Pourquoi bouger la caméra ?

 

« Bouger la caméra » pourrait sembler appeler à quelque chose ayant à voir avec la géographie, ce que l’on montre et comment d’un espace. Pourtant, ça a beaucoup plus à voir avec le temps.

Quand la caméra ne bouge pas, on force le regard du spectateur en lui offrant un temps excédant ce celui nécessaire pour lire le plan. Il ne faut en effet qu’un temps très bref pour comprendre le sujet d’un plan, quelques images ou quelques secondes suffisent amplement. Du coup, si le plan se prolonge, d’autant plus s’il est statique, le spectateur ayant plus de temps que nécessaire, se retrouve face à une image « fixe » qu’il ne peut que continuer à regarder. Et là, se donnent à lui tous les détails qui n’apparaissent pas dans une durée de montage « normale ». C’est le même phénomène que face à une peinture. On ne comprend vraiment un tableau qu’à force de le regarder.

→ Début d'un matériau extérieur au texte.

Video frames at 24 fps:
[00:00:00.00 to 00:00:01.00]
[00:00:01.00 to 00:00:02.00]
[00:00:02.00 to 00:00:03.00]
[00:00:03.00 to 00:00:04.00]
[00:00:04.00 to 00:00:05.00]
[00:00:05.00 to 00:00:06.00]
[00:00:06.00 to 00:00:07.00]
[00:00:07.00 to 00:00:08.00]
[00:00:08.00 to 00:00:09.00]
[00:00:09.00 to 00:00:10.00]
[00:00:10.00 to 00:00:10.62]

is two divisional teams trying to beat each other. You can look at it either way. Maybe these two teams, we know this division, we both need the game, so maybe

D’une certaine manière, le spectateur devient libre de composer le cadre et la narration de ce qui lui ait donné à voir sans la médiation d’un scénariste ou d’un monteur. Et dans cet acte de liberté, une précision de regard tout autant qu’une émotion peuvent surgir sans avoir à être forcé. De plus, le déploiement du temps permet à de nombreux accidents d’intervenir dans l’image. Si je pense à mes deux films en prison, que ce soit la manière dont les visages vivent ou dont les corps se déplacent, se perdent et se retrouvent, tout ne peut se déployer quand dans le temps étiré d’un cadre fixe.

Cependant, et paradoxalement, même sans en avoir l’air - enfin si, on s’en rend bien compte quand on est face à un film qui nous ennuie -, le plan fixe est aussi quelque chose que l’on impose. On ne laisse aucune respiration au spectateur, on le contrait à un exercice de regard, quitte à prendre donc le risque de l’ennui.

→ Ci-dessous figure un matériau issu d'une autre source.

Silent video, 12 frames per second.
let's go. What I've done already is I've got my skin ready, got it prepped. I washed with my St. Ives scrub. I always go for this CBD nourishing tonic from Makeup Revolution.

Je me rappelle les durées de Le jour a vaincu la nuit où je voulais vraiment faire ressentir, et ce même de manière fragile, le temps de la prison. Quand certains spectateurs éprouvés me demandaient : « Mais pourquoi le dernier plan dure si longtemps (alors qu’il ne se passe rien) ? », j’ai toujours répondu que si trois minutes de plan fixe leur paraissaient trop longues, cela leur donnerait peut-être une idée de ce que peut représenter pour ceux qui les vivent des peines d’emprisonnement se comptant en mois et en années …

Ne pas bouger la caméra, c’est aussi un combat contre la normativité des images-mouvements. Comme imposer un silence dans un monde trop bruyant.

 

On bouge la caméra pour des raisons évidemment différente. D’ailleurs, étonnement, alors que ce pourrait être le contraire, mes documentaires filmés sont plutôt fixes et mes fictions en mouvement…
Probablement que la fiction appelle pour moi à des corps en mouvement, à un processus de déplacements d’énergie, ce qui passe d’un corps à l’autre. Là, la caméra est comme une extension de ma propre personne se dé/plaçant avec les comédiens. Ici, je n’ai pas besoin de l’espace théâtral qu’impose un plan fixe. Je n’ai besoin que des visages et des traversées. Non des lieux qui sont traversés.

En écrivant ceci, je me dis que ce n’est évidemment pas si simple. Par exemple, Regarder les morts, une fiction, est en plans fixes… En fait, s’ajoutent aux questions de mises en scènes – tel film doit plutôt être un peu vif, tel autre doit être beaucoup plus lent et contemplatif etc. -, des questions de production et de temps de travail. Faire un film à l’épaule, et donc inéluctablement en mouvement, est beaucoup moins chronophage en jours de tournages qu’un film très découpé aux cadres sévères… Ainsi, sur L’optimisme et surtout sur mon dernier film, Lumières d’été, tout est tourné à l’épaule car c’était l’unique solution en terme de production pour réussir à les tourner dans le temps imposé… Je n’ai alors pas eu le choix, et je ne peux donc pas faire semblant de me poser aujourd’hui la question d’une autre solution formelle. Par contre, sur ces deux films, si je n’avais pas eu à faire face à ces contraintes financières, la question de « bouger » ou pas la caméra se serait posée et si les films avaient été finalement tournés à l’épaule, cela aurait été vraiment un choix résolu.